Amyloidose
Definition
Die Amyloidose ist eine große Gruppe von Krankheiten, die durch das Vorhandensein von unlöslichen Proteinablagerungen im Gewebe definiert sind. Die Diagnose basiert auf histologischen Befunden. Amyloidosen werden nach den klinischen Symptomen und dem biochemischen Typ des beteiligten Amyloidproteins eingeteilt.
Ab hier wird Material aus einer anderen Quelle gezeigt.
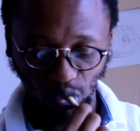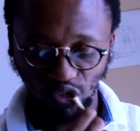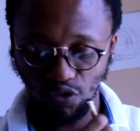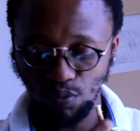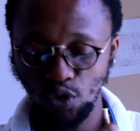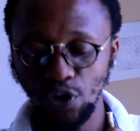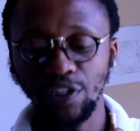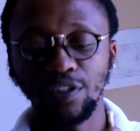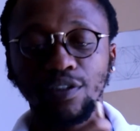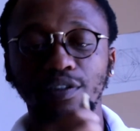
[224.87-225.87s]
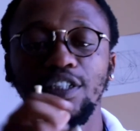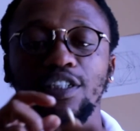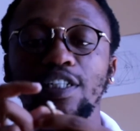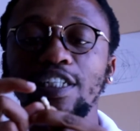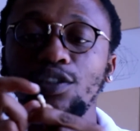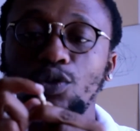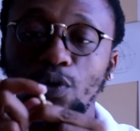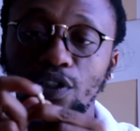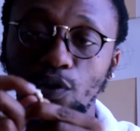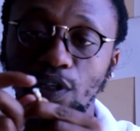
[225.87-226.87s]
the more it'll lean
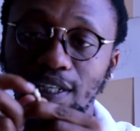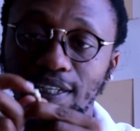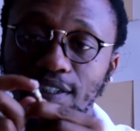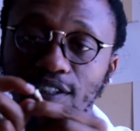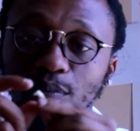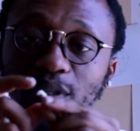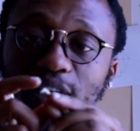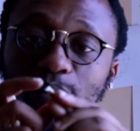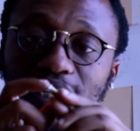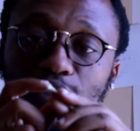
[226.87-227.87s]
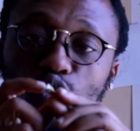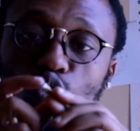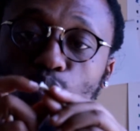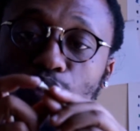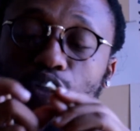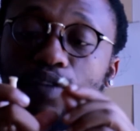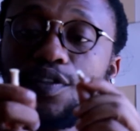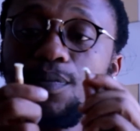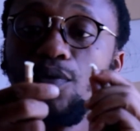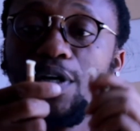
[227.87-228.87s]
towards looking like this and becoming like super soft,
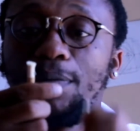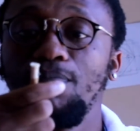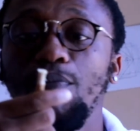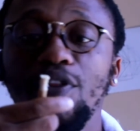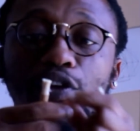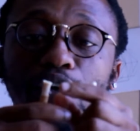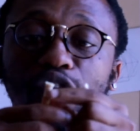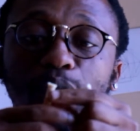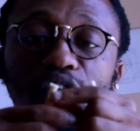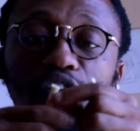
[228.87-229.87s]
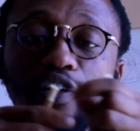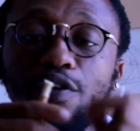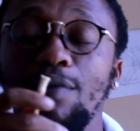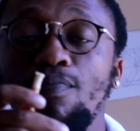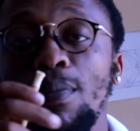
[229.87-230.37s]
right? But there it is basically, right?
Die meisten Amyloidosen sind multisystemisch, "generalisiert" oder "diffus". Hauptsächlich betroffen sind die Nieren, das Herz, der Magen-Darm-Trakt, die Leber, die Haut, die peripheren Nerven und die Augen, aber jedes Organ kann betroffen sein. Der Verlauf ist in der Regel schwer, da die betroffenen Organe zerstört werden. Es gibt einige Formen der lokalisierten Amylose. Die häufigsten Formen sind AL-Amyloidose (Immunglobuline), AA (entzündlich) und ATTR (Anhäufung von Transthyretin). Die Behandlung erfolgt symptomatisch, wenn ein irreversibles Nierenversagen auftritt (Dialyse oder Transplantation). Die Chemotherapie der AL-Amyloidose zielt darauf ab, die Konzentration monoklonaler Immunglobuline zu senken. Patienten mit AA-Amyloidose sollten in erster Linie wegen der zugrunde liegenden Entzündung behandelt werden. Bei Amyloidose aufgrund von Ablagerungen von Transthyretin, das in der Leber produziert wird, wird eine Lebertransplantation vorgeschlagen, um die Produktion des verursachenden Proteins zu stoppen. Der Einsatz neuer entzündungshemmender Therapien (Anti-TNF, Anti-IL1) erfordert weitere Studien. Eine pränatale Diagnose ist für schwere Formen möglich, insbesondere für portugiesische Amyloid-Neuropathien.